(Saved data entries)
-- Opening Marker --

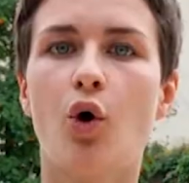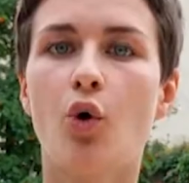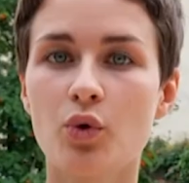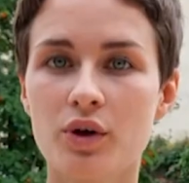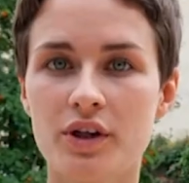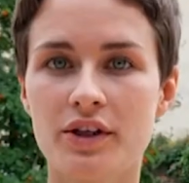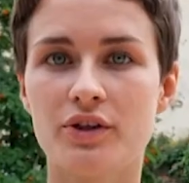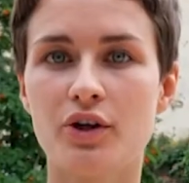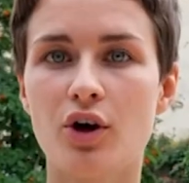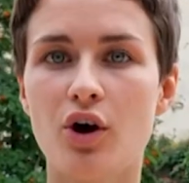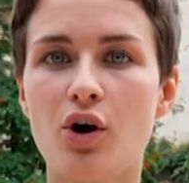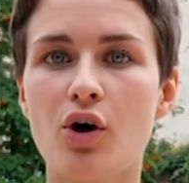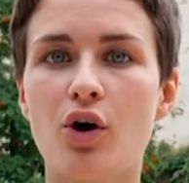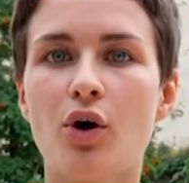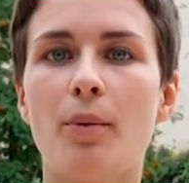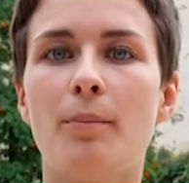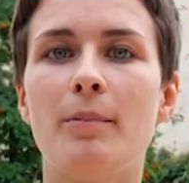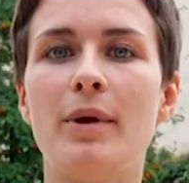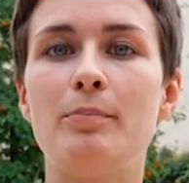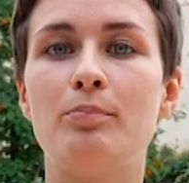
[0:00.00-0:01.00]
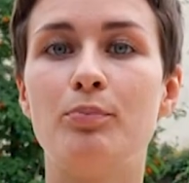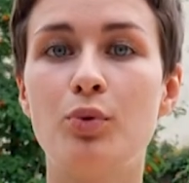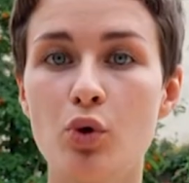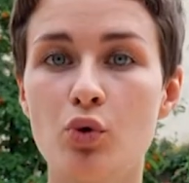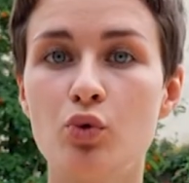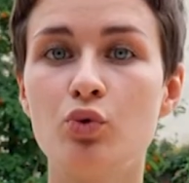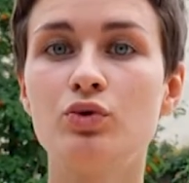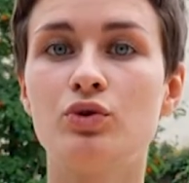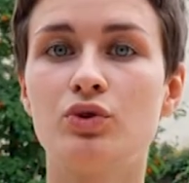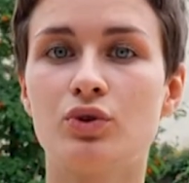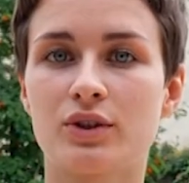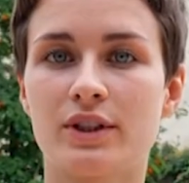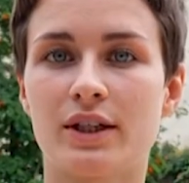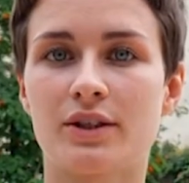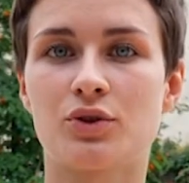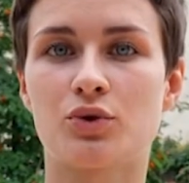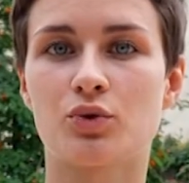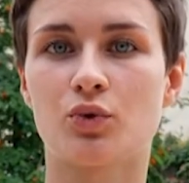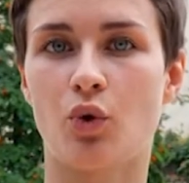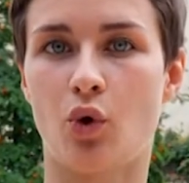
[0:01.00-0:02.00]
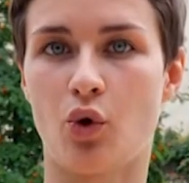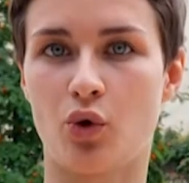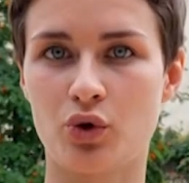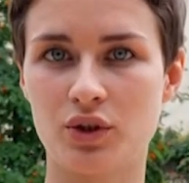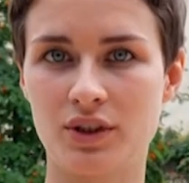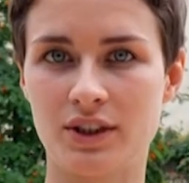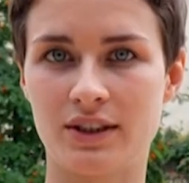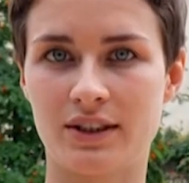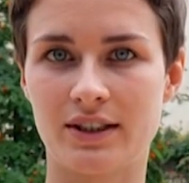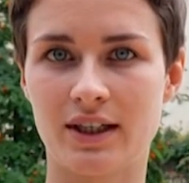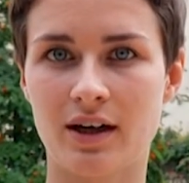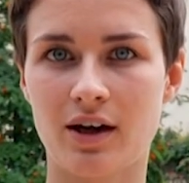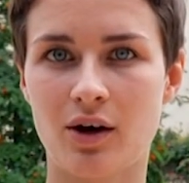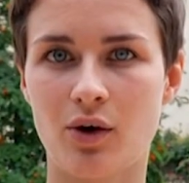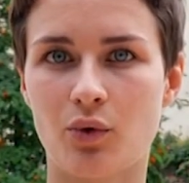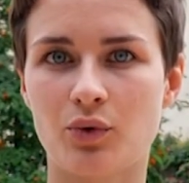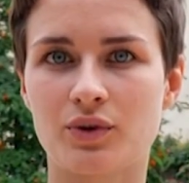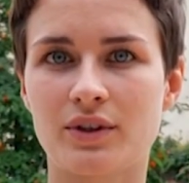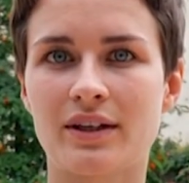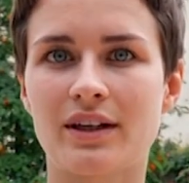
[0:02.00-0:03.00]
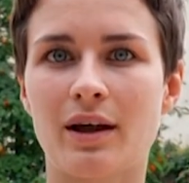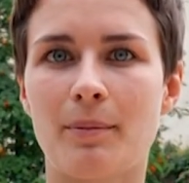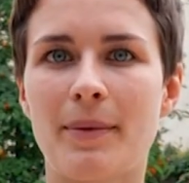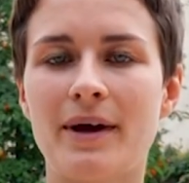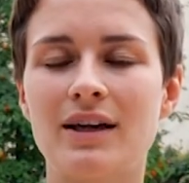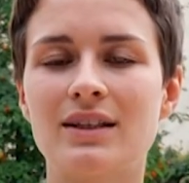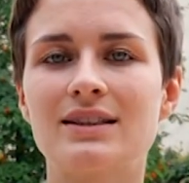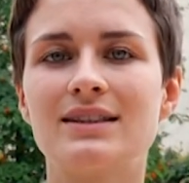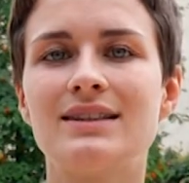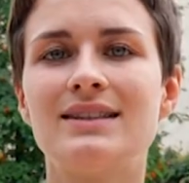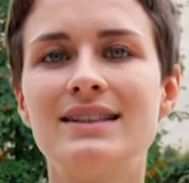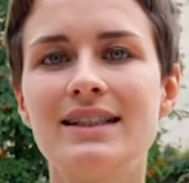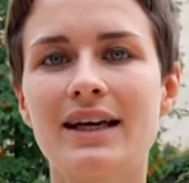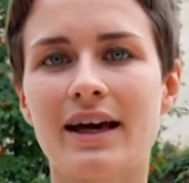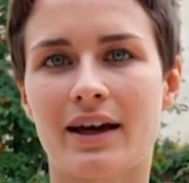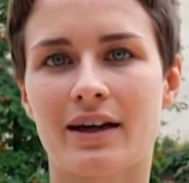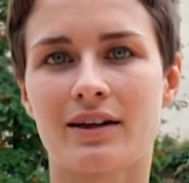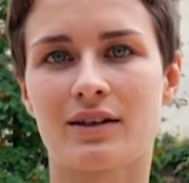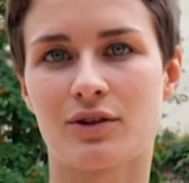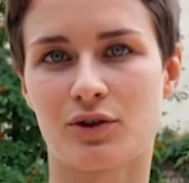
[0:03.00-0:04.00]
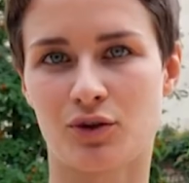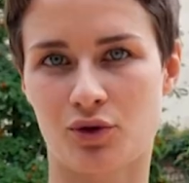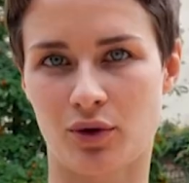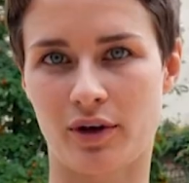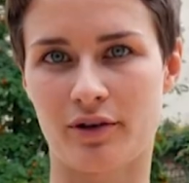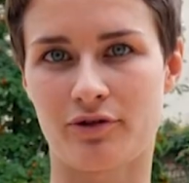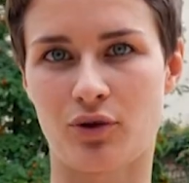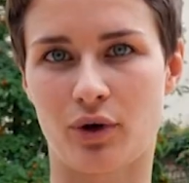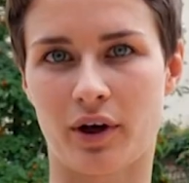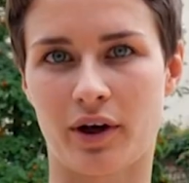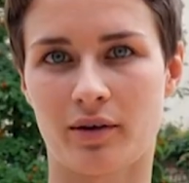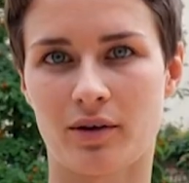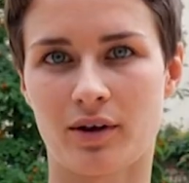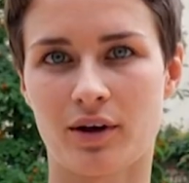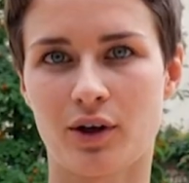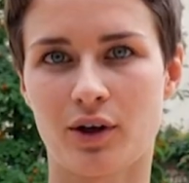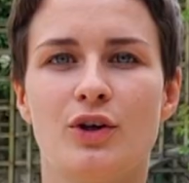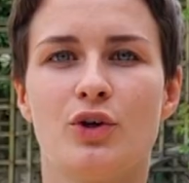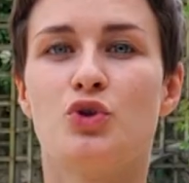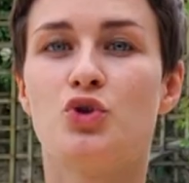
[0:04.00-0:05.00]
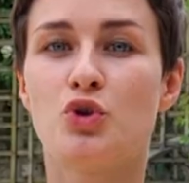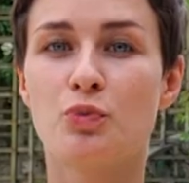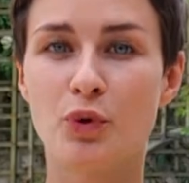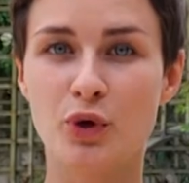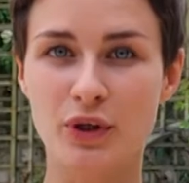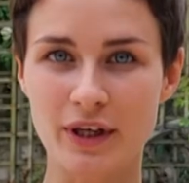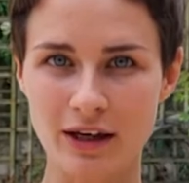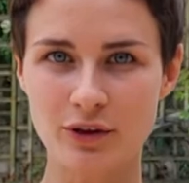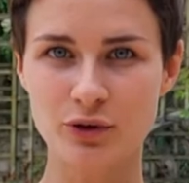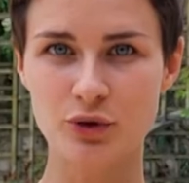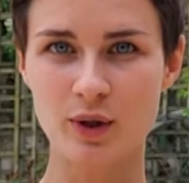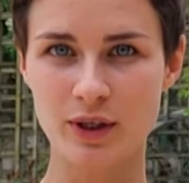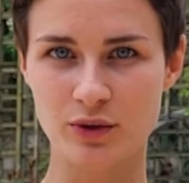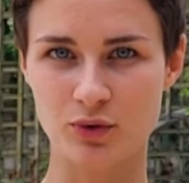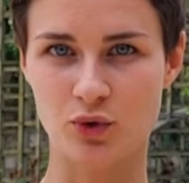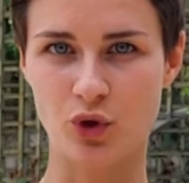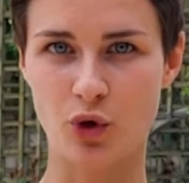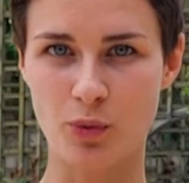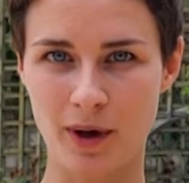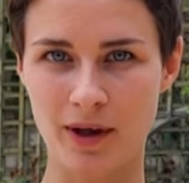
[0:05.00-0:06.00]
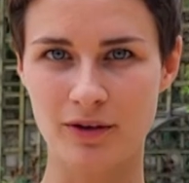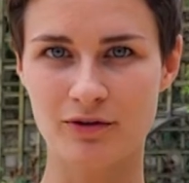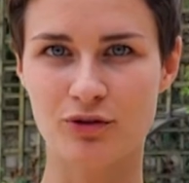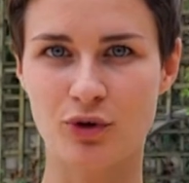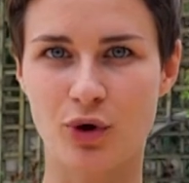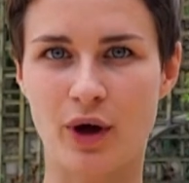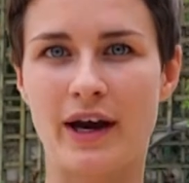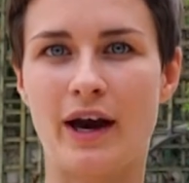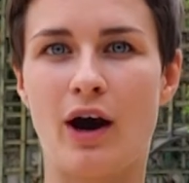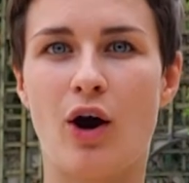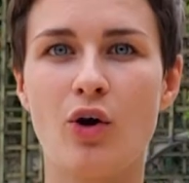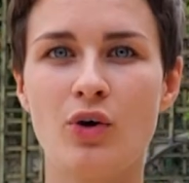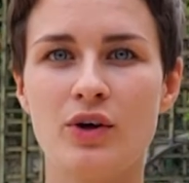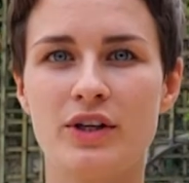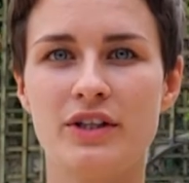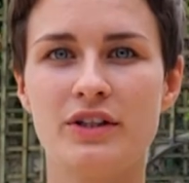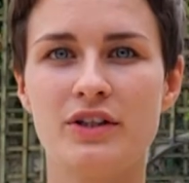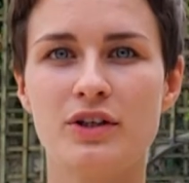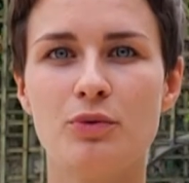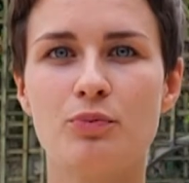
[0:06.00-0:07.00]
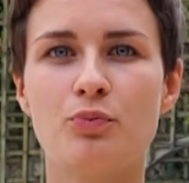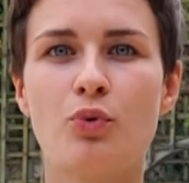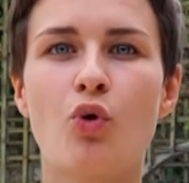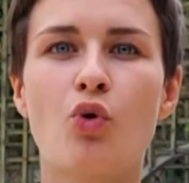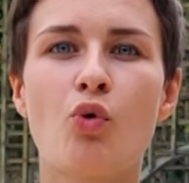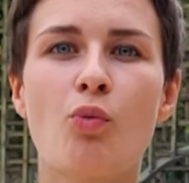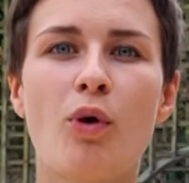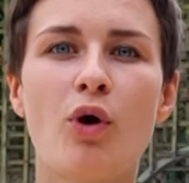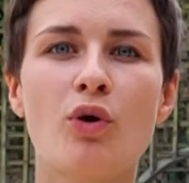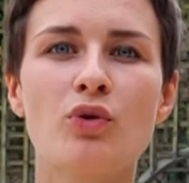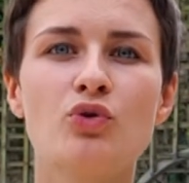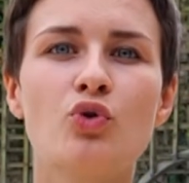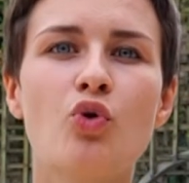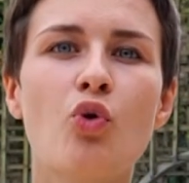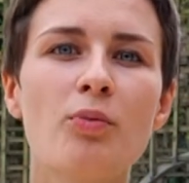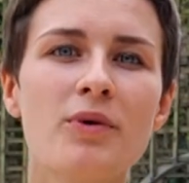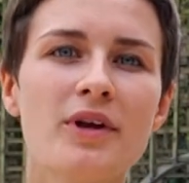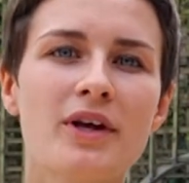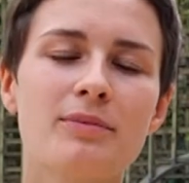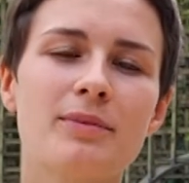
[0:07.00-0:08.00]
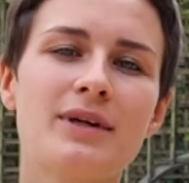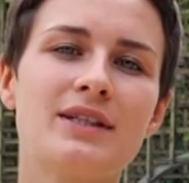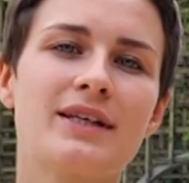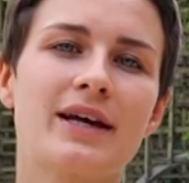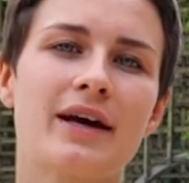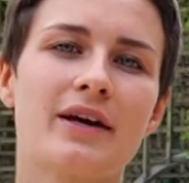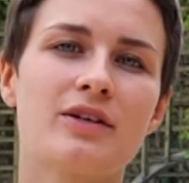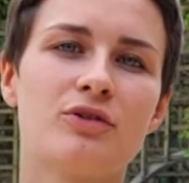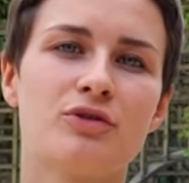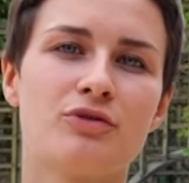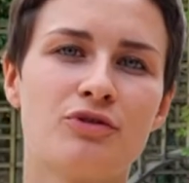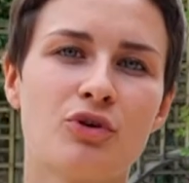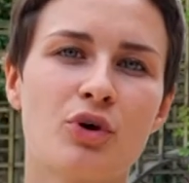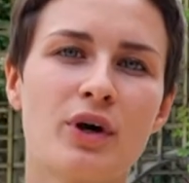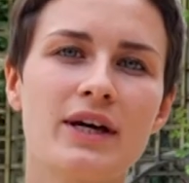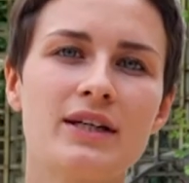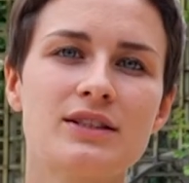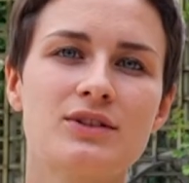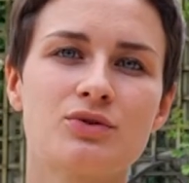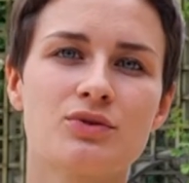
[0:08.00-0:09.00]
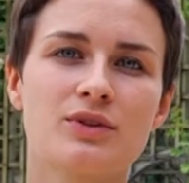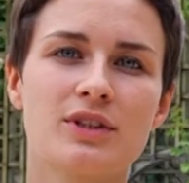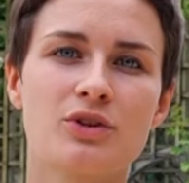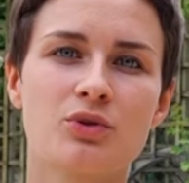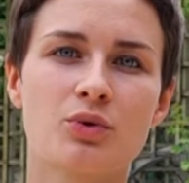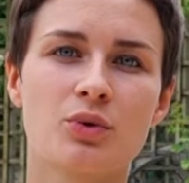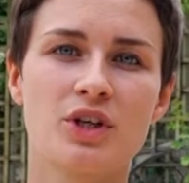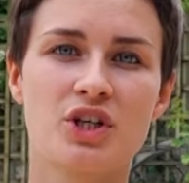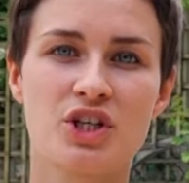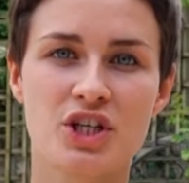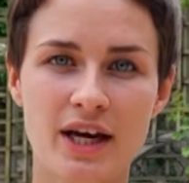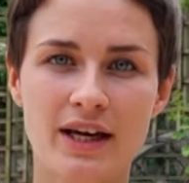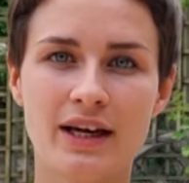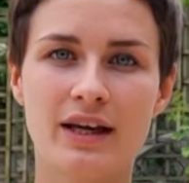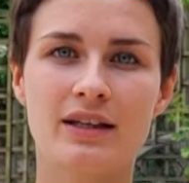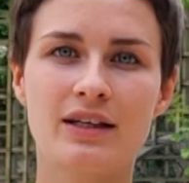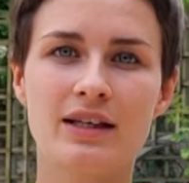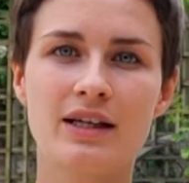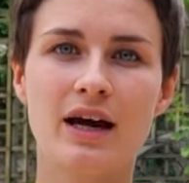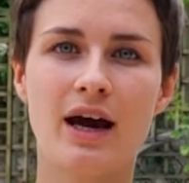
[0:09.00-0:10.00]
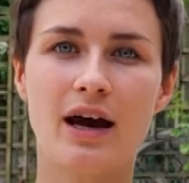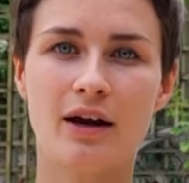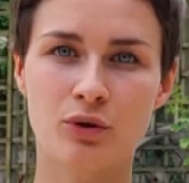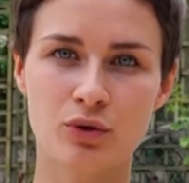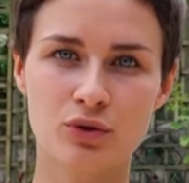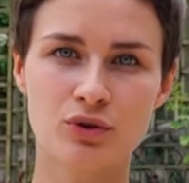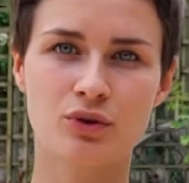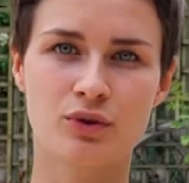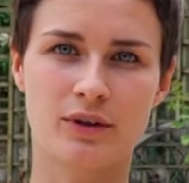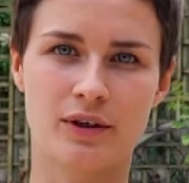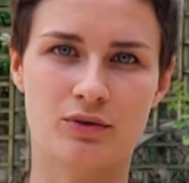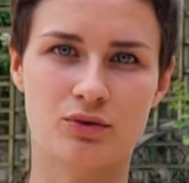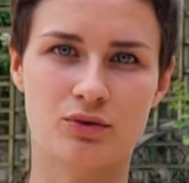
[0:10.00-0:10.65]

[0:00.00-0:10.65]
On l'ignore, mais beaucoup de nos actions au quotidien ont un impact direct sur les forêts. Tu peux calculer ton empreinte forêt en ligne pour comprendre combien de mètres carrés de forêt sont détruits chaque année à cause de ta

-- Closing Marker --

*YOUR GOAL*: Exclude all pictures and reproduce verbatim the lines running from the line that contains "[0:06.00-0:07.00]" to the end of the data above, both ends included.

*REPLY TO THE TASK*:
[0:06.00-0:07.00]
[0:07.00-0:08.00]
[0:08.00-0:09.00]
[0:09.00-0:10.00]
[0:10.00-0:10.65]

[0:00.00-0:10.65]
On l'ignore, mais beaucoup de nos actions au quotidien ont un impact direct sur les forêts. Tu peux calculer ton empreinte forêt en ligne pour comprendre combien de mètres carrés de forêt sont détruits chaque année à cause de ta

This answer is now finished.